#### Task inputs ####

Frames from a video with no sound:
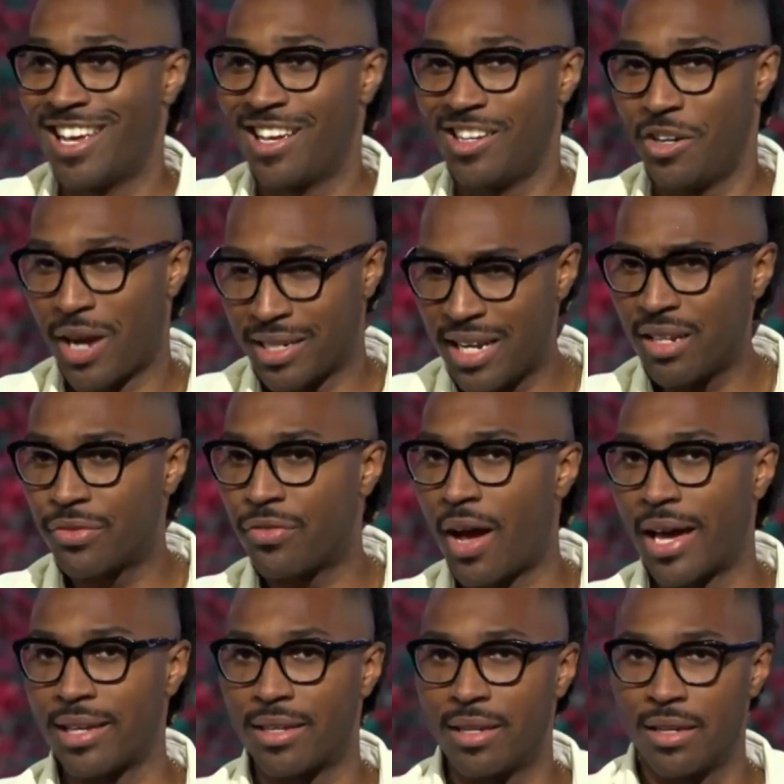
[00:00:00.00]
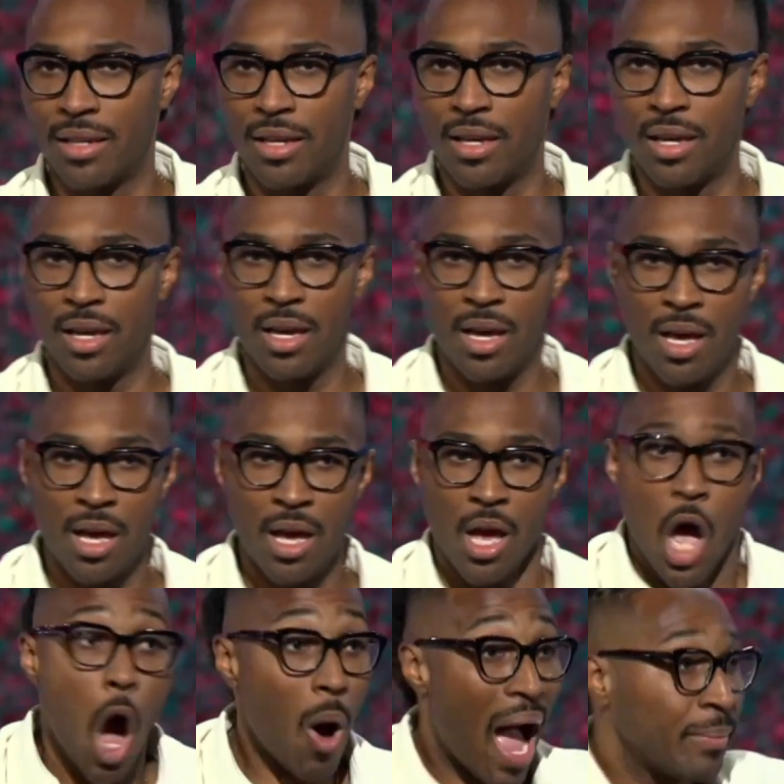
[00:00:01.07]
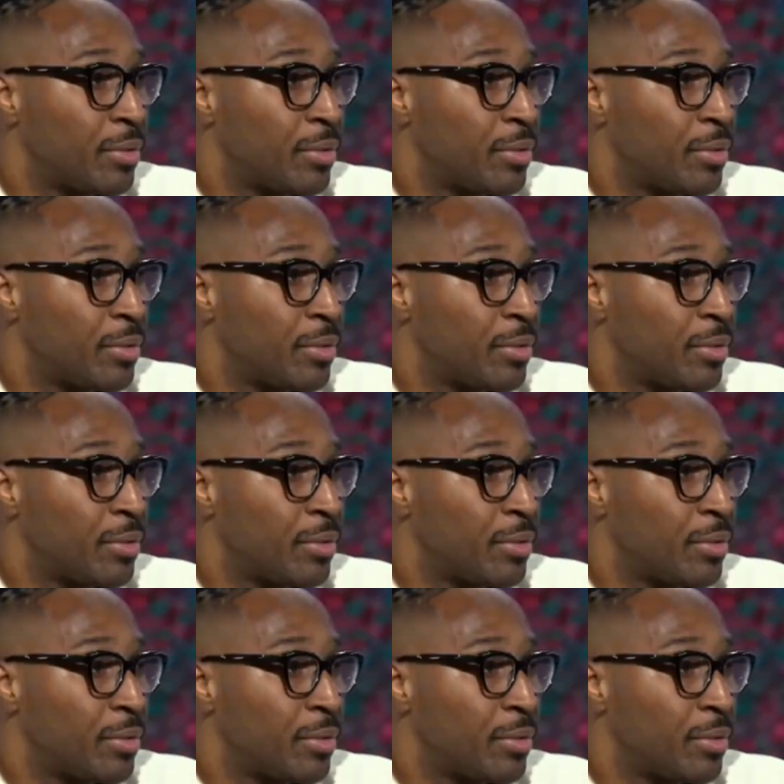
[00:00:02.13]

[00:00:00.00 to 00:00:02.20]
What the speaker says: You're identifying. Oh, I'm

####

• Required action: Could you reproduce exactly, and only, the lines from the one containing "[00:00:00.00]" through the end of the records above, both included, while leaving out the pictures?

• Expected output:
[00:00:00.00]
[00:00:01.07]
[00:00:02.13]

[00:00:00.00 to 00:00:02.20]
What the speaker says: You're identifying. Oh, I'm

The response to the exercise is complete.